# [Exercise description]
Omit every picture, then return each line of the data below exactly.

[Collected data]
────────

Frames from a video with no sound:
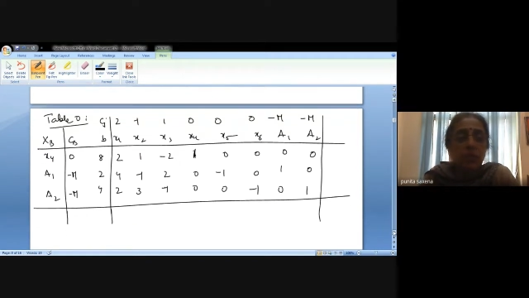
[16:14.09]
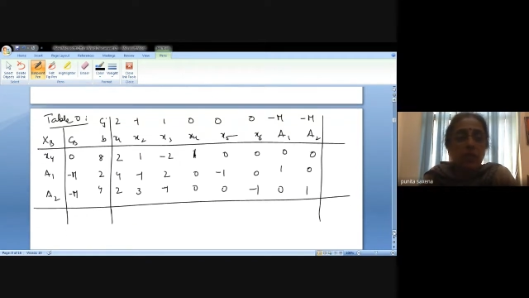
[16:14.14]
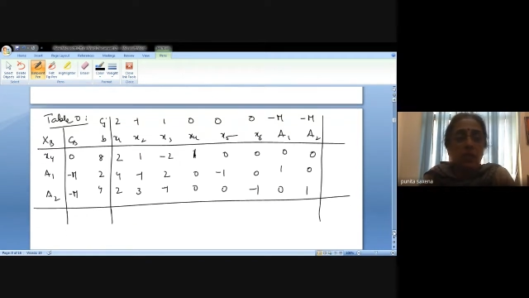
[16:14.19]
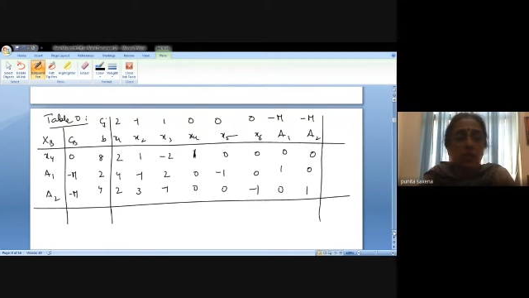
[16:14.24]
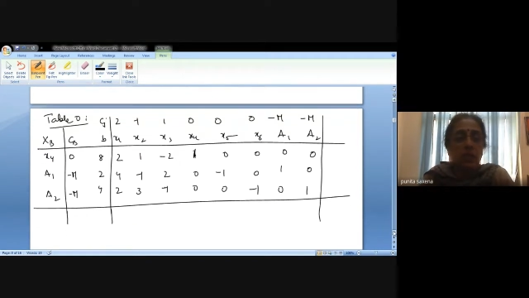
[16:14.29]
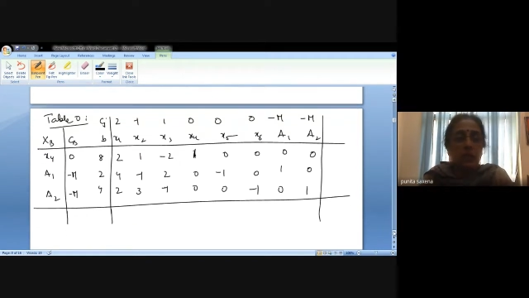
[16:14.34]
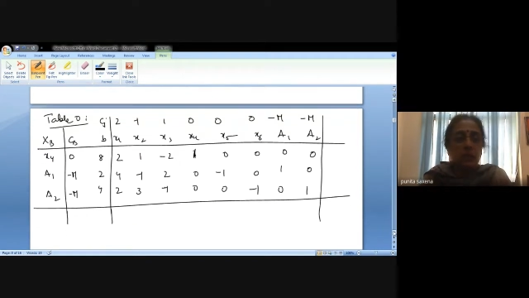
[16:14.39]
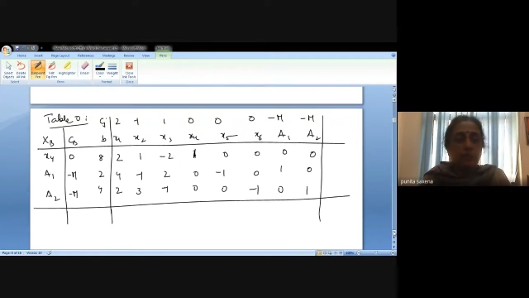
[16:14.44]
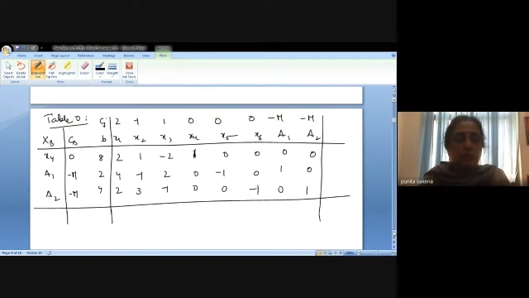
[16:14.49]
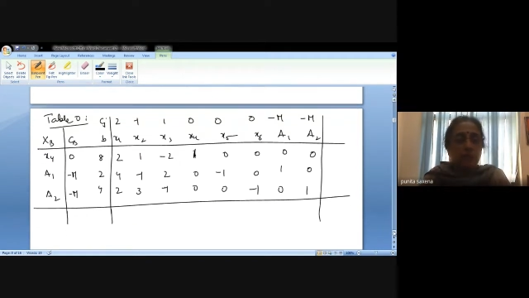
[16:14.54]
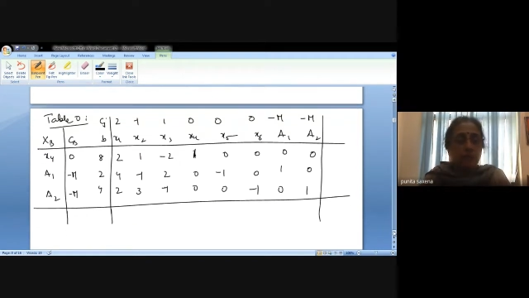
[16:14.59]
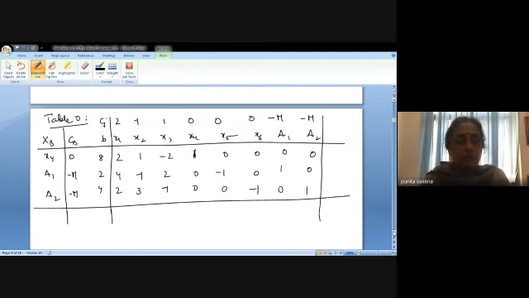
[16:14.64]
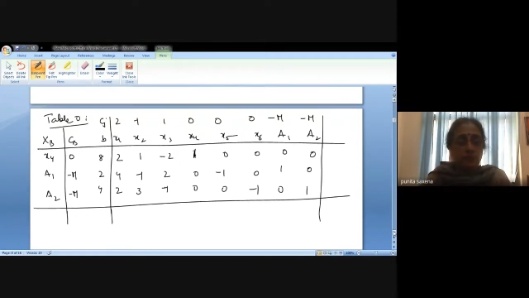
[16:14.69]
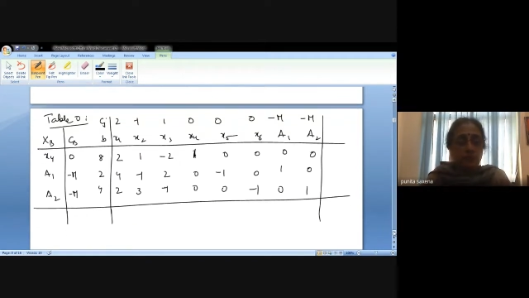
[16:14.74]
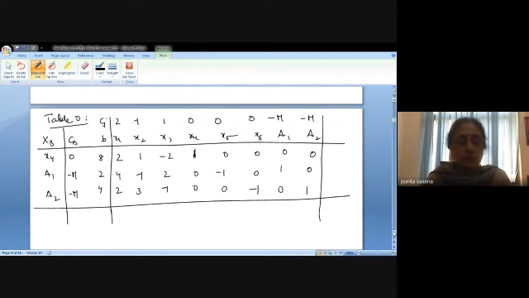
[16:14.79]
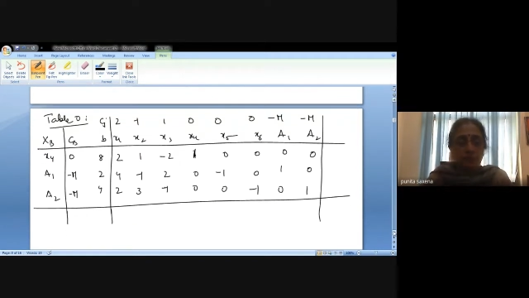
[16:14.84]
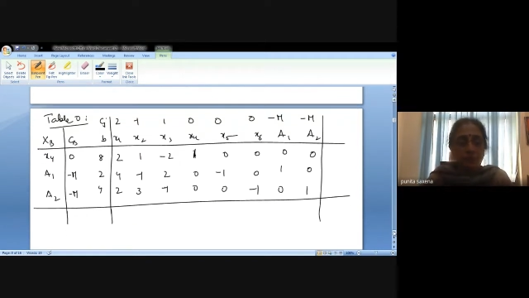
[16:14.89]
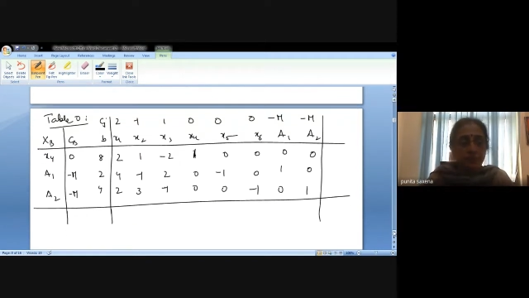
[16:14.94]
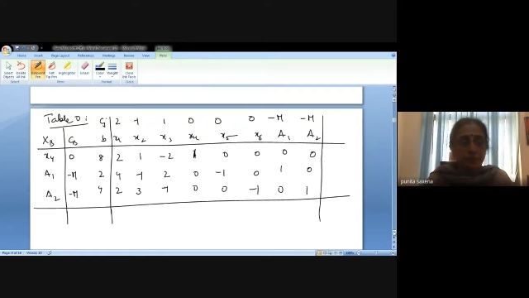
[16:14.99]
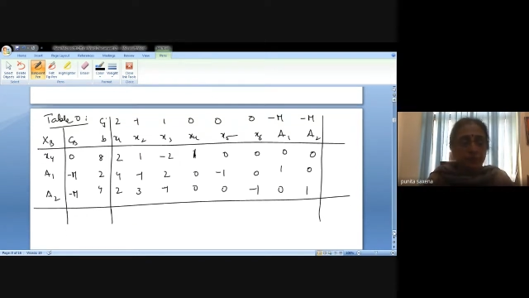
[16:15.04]
thing.
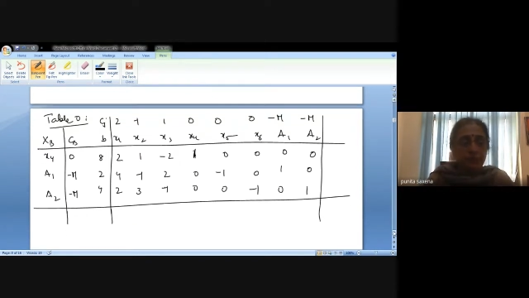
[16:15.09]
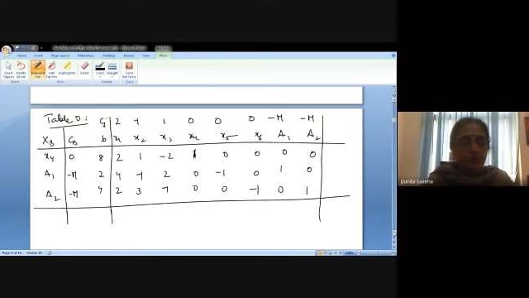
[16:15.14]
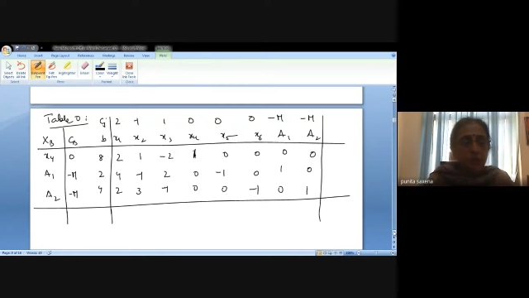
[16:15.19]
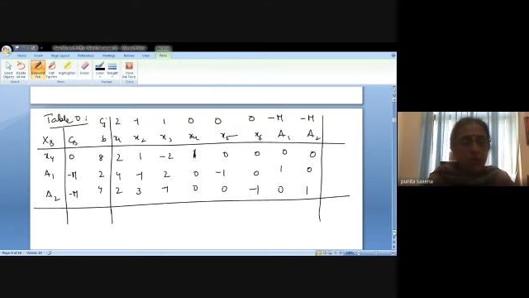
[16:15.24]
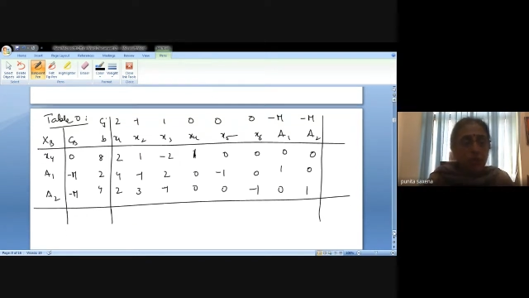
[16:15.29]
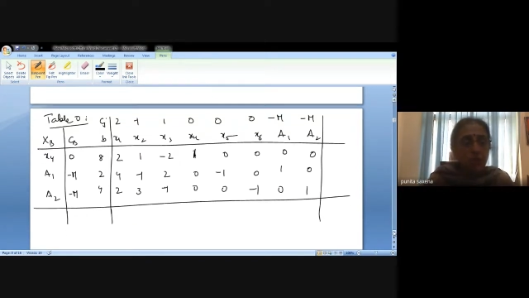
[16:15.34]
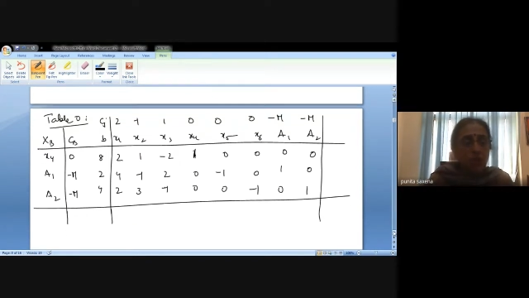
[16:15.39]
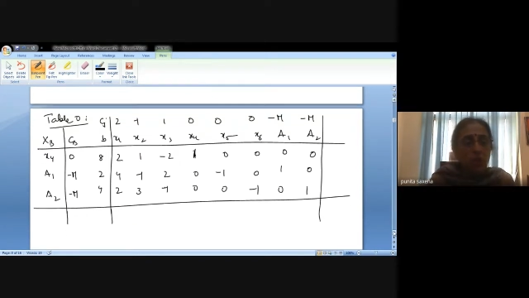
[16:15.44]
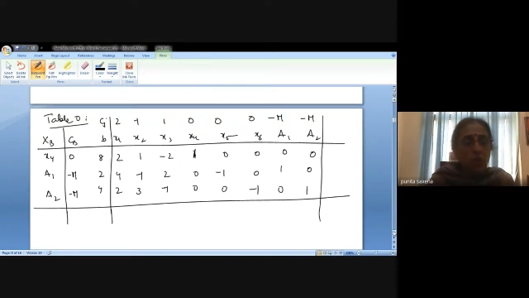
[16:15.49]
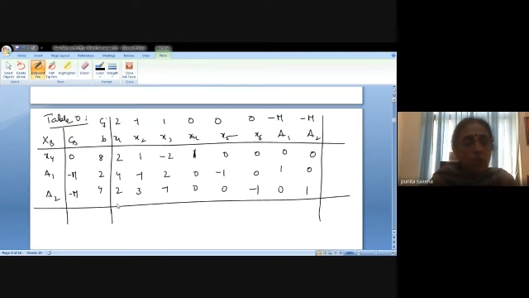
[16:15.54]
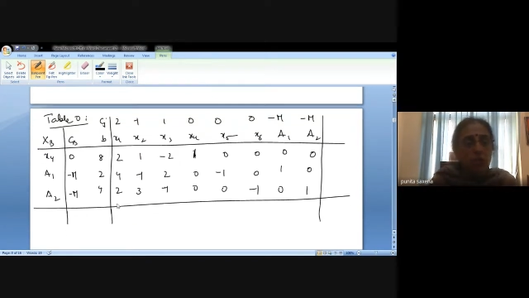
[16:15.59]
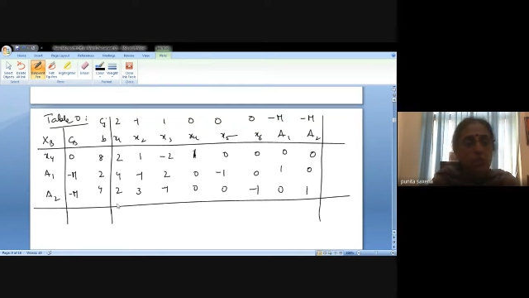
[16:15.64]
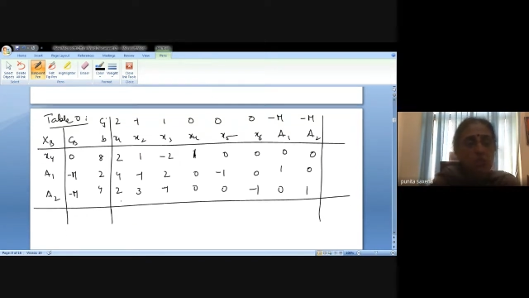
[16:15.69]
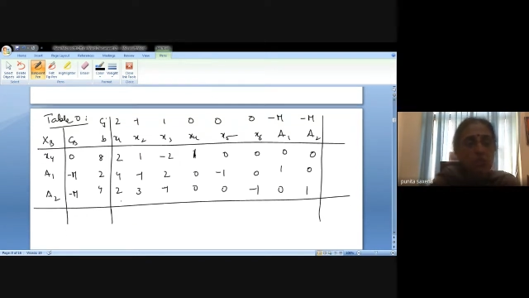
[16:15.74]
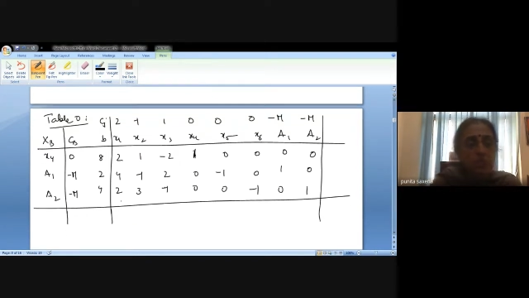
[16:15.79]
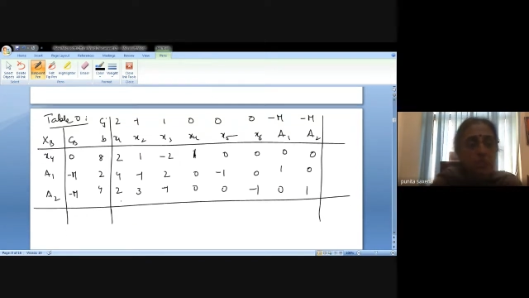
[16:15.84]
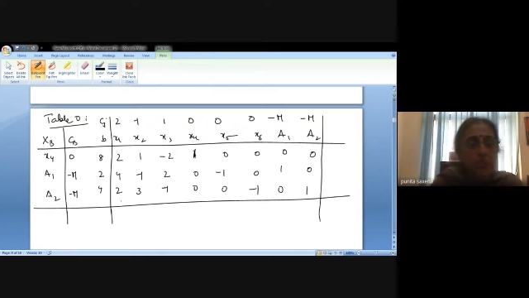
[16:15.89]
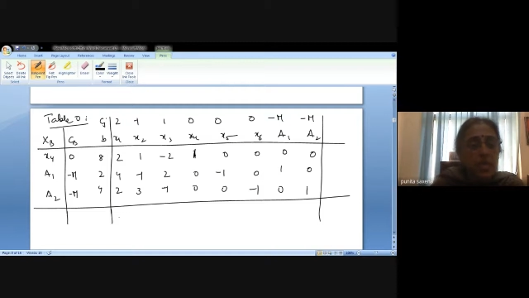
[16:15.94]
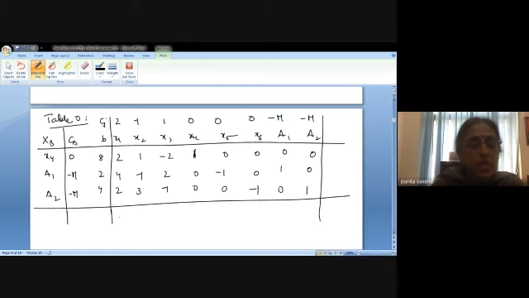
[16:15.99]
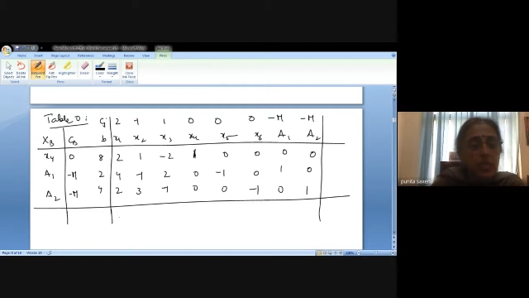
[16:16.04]
Your
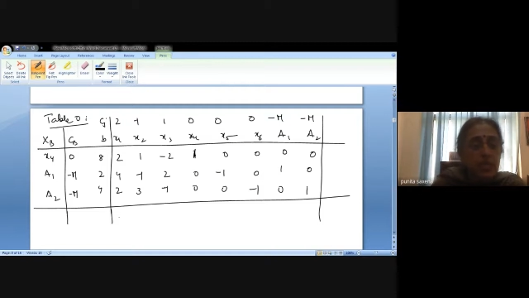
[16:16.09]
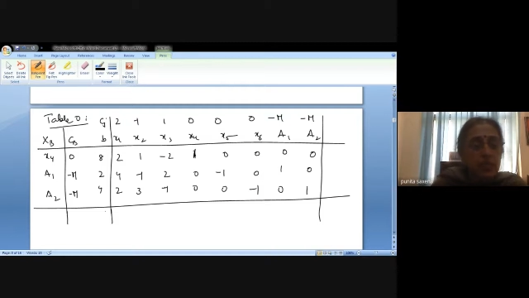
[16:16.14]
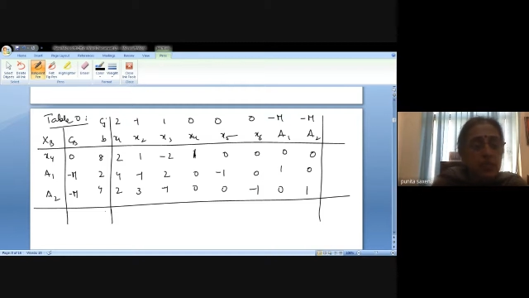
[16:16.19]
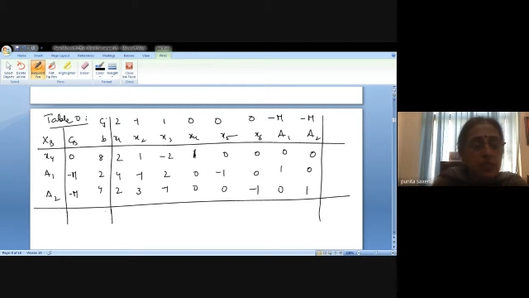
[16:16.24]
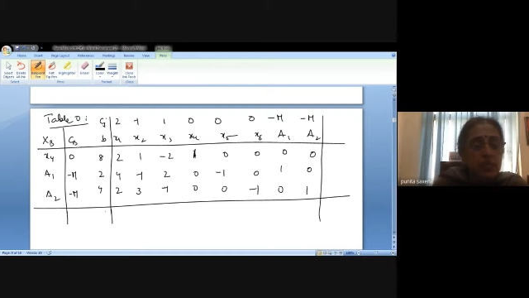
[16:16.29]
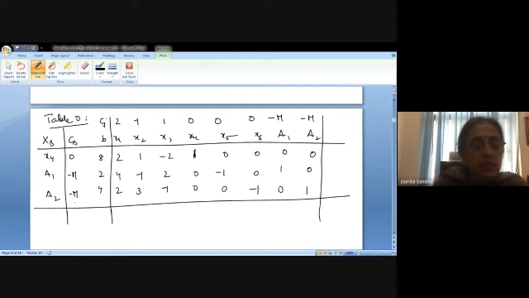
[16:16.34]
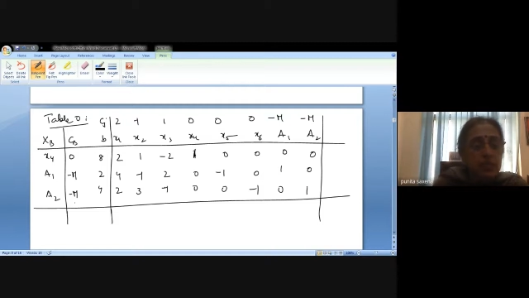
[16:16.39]
z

────────

# [Result for this task]
Frames from a video with no sound:
[16:14.09]
[16:14.14]
[16:14.19]
[16:14.24]
[16:14.29]
[16:14.34]
[16:14.39]
[16:14.44]
[16:14.49]
[16:14.54]
[16:14.59]
[16:14.64]
[16:14.69]
[16:14.74]
[16:14.79]
[16:14.84]
[16:14.89]
[16:14.94]
[16:14.99]
[16:15.04]
thing.
[16:15.09]
[16:15.14]
[16:15.19]
[16:15.24]
[16:15.29]
[16:15.34]
[16:15.39]
[16:15.44]
[16:15.49]
[16:15.54]
[16:15.59]
[16:15.64]
[16:15.69]
[16:15.74]
[16:15.79]
[16:15.84]
[16:15.89]
[16:15.94]
[16:15.99]
[16:16.04]
Your
[16:16.09]
[16:16.14]
[16:16.19]
[16:16.24]
[16:16.29]
[16:16.34]
[16:16.39]
z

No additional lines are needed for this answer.